2. Running the Python script directly:
```bash
python eval.py --model "model-name" --config "eval_basic.json" --output-dir "results"
python eval.py --yaml <path-to yaml file>
```
### Command Line Arguments
- `--model`: Model identifier (required)
- `--config`: Path to JSON configuration file (required)
- `--output-dir`: Directory for saving results (default: "results")
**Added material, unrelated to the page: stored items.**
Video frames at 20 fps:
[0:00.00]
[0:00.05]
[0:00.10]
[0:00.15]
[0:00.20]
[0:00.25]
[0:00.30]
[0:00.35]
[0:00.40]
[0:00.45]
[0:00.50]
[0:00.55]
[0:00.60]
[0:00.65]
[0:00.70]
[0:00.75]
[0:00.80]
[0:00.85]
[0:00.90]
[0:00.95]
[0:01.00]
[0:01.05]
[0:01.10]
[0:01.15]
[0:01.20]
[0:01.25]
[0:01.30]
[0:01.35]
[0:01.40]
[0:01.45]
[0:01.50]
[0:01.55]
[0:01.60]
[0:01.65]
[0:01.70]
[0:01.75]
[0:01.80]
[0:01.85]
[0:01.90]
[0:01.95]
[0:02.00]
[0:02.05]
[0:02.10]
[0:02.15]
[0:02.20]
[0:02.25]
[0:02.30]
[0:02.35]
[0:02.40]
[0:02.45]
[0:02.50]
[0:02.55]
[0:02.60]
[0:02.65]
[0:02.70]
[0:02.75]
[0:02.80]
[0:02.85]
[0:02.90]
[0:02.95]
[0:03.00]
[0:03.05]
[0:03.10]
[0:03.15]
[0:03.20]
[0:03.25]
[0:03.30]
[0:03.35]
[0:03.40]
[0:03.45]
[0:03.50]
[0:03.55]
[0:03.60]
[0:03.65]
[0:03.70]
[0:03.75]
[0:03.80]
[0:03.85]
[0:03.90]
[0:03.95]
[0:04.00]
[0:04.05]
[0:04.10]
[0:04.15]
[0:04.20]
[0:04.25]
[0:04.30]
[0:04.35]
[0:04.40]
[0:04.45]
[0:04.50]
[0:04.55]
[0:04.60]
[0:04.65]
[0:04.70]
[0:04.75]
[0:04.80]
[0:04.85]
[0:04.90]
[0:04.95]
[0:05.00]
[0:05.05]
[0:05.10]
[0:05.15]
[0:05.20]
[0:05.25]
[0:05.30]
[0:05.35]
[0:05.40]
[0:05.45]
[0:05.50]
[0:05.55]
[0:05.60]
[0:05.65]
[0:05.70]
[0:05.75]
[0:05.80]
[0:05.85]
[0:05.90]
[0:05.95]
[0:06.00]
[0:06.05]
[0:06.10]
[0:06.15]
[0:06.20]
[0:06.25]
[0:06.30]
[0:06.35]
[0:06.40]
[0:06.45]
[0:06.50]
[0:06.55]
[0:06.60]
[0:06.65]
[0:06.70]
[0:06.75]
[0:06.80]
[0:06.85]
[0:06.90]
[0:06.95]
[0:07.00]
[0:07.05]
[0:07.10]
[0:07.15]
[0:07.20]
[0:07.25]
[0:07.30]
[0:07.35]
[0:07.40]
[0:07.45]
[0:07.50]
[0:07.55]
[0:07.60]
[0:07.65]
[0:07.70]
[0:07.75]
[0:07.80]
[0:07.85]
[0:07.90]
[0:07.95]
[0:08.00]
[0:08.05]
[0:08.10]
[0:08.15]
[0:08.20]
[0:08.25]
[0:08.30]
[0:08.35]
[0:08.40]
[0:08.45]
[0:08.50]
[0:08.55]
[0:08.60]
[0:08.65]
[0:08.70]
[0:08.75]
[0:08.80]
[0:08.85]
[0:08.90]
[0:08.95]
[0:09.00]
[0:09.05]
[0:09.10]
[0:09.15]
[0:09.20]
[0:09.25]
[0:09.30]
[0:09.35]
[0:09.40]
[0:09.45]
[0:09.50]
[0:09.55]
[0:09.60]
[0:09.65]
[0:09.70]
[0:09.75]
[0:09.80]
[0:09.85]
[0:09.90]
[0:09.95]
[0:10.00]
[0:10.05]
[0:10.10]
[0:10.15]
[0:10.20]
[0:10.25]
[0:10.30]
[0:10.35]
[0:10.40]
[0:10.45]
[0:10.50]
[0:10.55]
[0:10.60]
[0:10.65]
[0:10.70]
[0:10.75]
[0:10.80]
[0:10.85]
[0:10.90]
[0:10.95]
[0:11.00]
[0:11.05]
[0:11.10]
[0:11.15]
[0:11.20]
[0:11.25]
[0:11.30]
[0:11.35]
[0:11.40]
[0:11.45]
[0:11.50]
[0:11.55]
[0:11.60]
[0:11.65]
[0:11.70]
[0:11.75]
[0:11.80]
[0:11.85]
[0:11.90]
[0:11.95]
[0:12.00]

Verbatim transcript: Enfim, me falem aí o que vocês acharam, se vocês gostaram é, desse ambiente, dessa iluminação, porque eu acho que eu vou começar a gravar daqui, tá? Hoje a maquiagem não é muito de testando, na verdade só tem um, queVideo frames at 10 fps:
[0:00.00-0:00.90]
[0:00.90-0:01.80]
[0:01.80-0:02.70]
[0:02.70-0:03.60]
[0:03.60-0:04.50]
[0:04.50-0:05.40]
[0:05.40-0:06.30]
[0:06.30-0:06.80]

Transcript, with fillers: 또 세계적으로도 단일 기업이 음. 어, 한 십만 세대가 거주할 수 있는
- `--max-concurrent`: Maximum number of concurrent API calls (default: 10)
## Output
The framework generates two types of output files:
1. Detailed results: `evaluation_{model}_{timestamp}.json`
- Contains full response data and scoring for each question
2. Summary: `summary_{model}_{timestamp}.json`
- Contains aggregated metrics for each dataset
## Structure
e.g
```
.
├── eval.py # Main evaluation script
├── run_eval.sh # Bash script for running evaluations
├── eval_basic.json # Dataset configuration file
└── results/ # Output directory (for temporary results)
python eval.py --yaml yaml/algorithmic.yaml
```
## Contributing Evaluation Results
After running evaluations:
1. Fork the [reasoning-gym-eval](https://github.com/open-thought/reasoning-gym-eval) repository
2. Add your evaluation results to the appropriate directory
3. Create a pull request with your results
This helps us maintain a clean separation between code and evaluation data while collecting comprehensive benchmarks across different models.